* Records for this exercise
▬▬▬

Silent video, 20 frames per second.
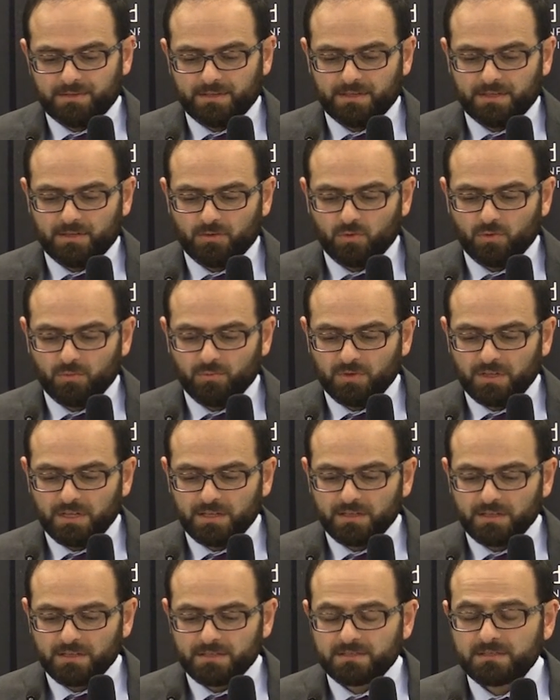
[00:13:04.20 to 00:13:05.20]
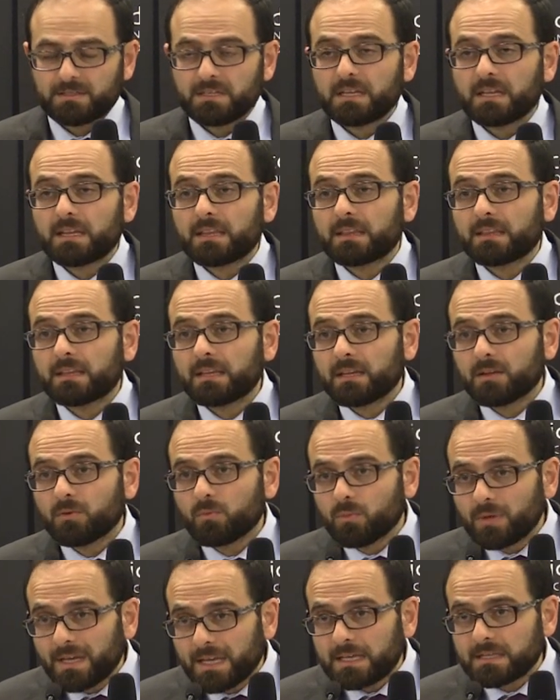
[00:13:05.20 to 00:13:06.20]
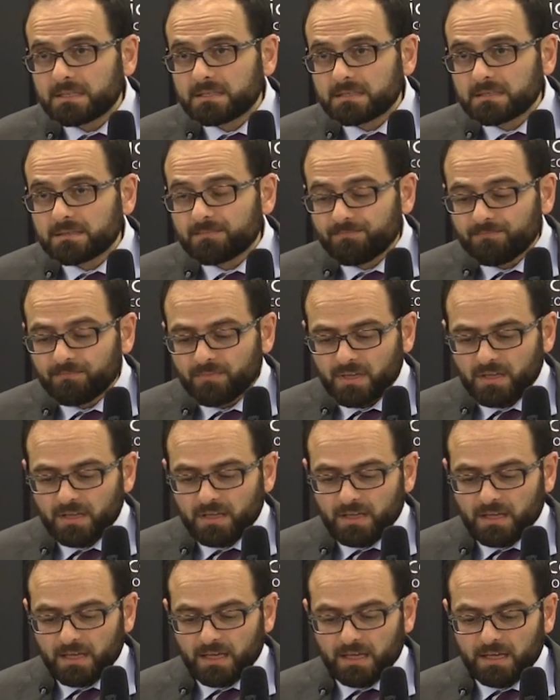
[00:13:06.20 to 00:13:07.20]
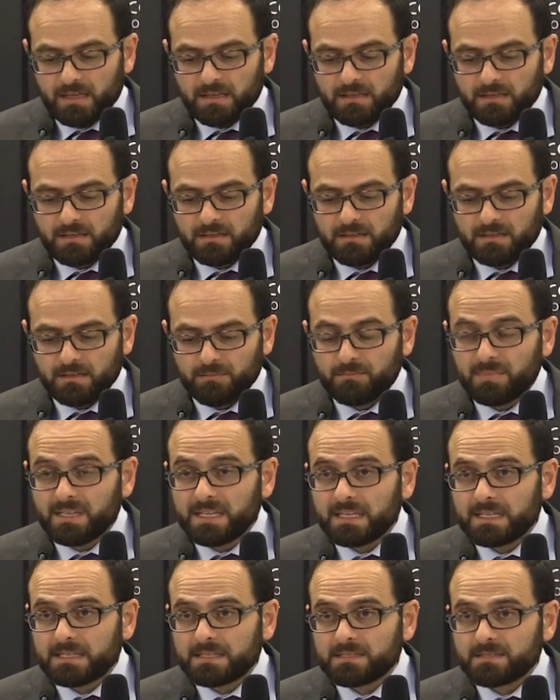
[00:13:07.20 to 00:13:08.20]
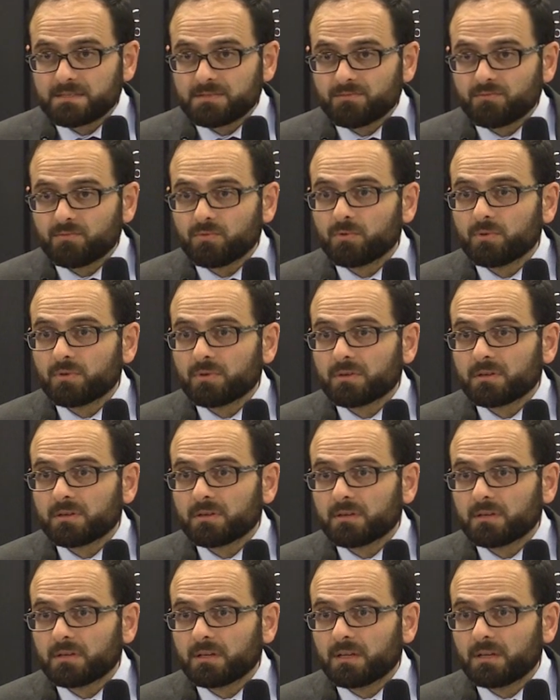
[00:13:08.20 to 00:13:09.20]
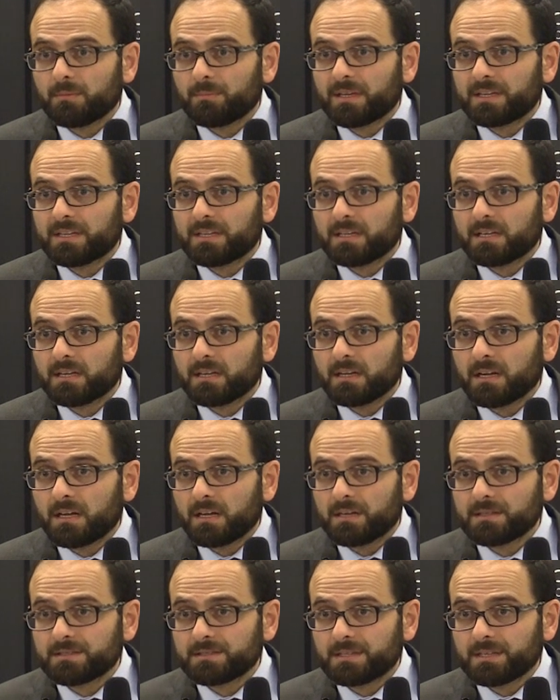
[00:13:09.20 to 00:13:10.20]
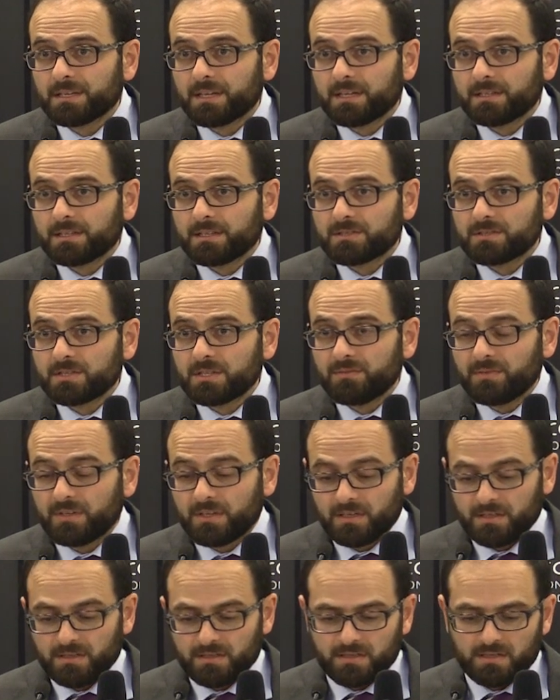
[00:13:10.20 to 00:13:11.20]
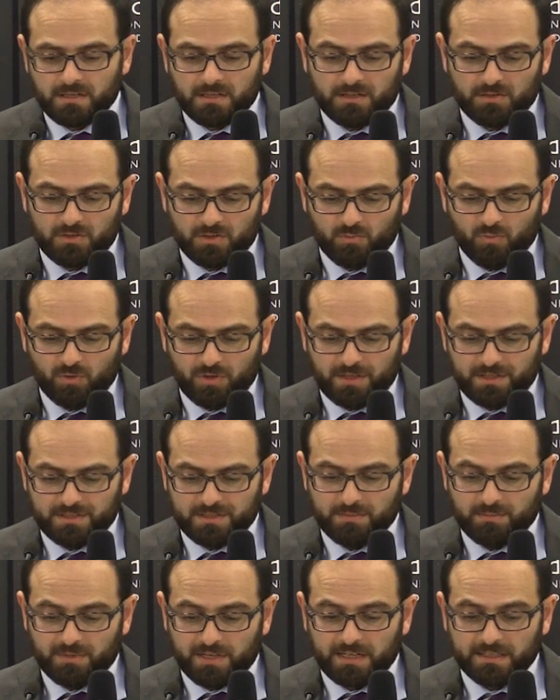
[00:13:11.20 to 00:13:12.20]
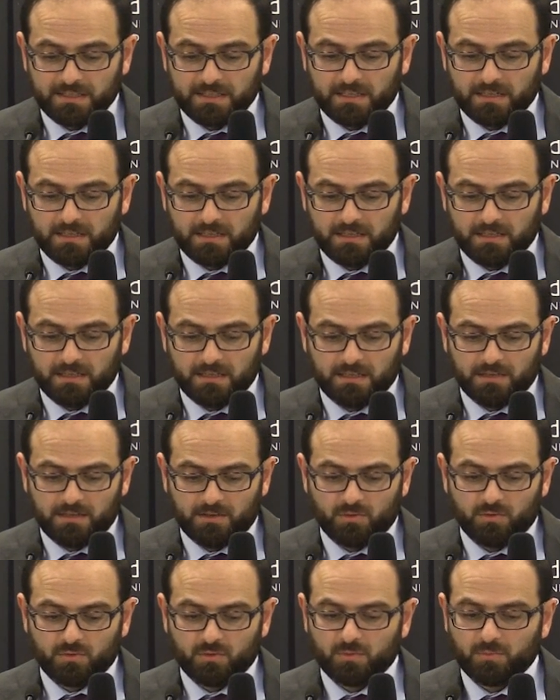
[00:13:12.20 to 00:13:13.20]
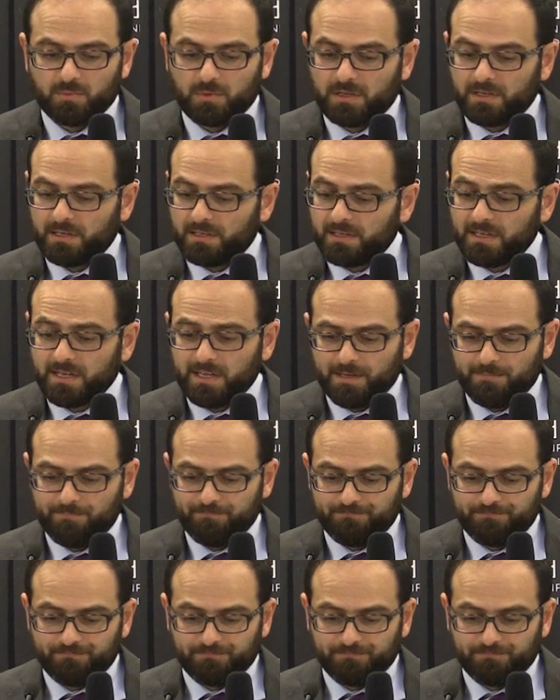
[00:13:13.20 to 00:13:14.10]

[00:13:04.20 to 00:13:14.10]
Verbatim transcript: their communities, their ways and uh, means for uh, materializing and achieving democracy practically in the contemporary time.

▬▬▬

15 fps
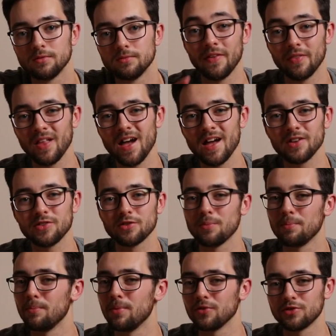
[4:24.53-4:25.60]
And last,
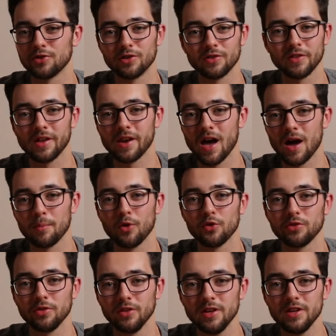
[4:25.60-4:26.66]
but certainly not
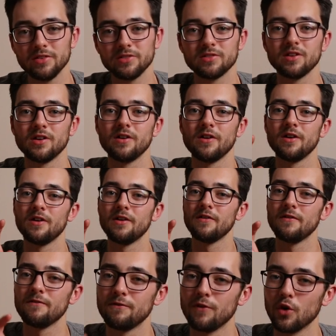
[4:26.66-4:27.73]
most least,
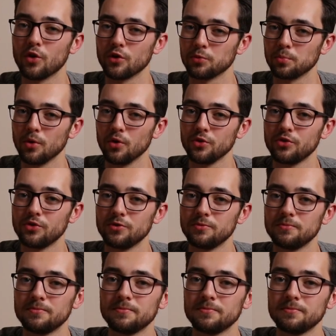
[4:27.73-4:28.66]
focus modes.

▬▬▬

* Required work
Take the lines above starting at the one containing "Silent video, 20 frames per second." and ending at the one containing "Verbatim transcript: their", and print them again exactly, without pictures.

* Exercise answer
Silent video, 20 frames per second.
[00:13:04.20 to 00:13:05.20]
[00:13:05.20 to 00:13:06.20]
[00:13:06.20 to 00:13:07.20]
[00:13:07.20 to 00:13:08.20]
[00:13:08.20 to 00:13:09.20]
[00:13:09.20 to 00:13:10.20]
[00:13:10.20 to 00:13:11.20]
[00:13:11.20 to 00:13:12.20]
[00:13:12.20 to 00:13:13.20]
[00:13:13.20 to 00:13:14.10]

[00:13:04.20 to 00:13:14.10]
Verbatim transcript: their communities, their ways and uh, means for uh, materializing and achieving democracy practically in the contemporary time.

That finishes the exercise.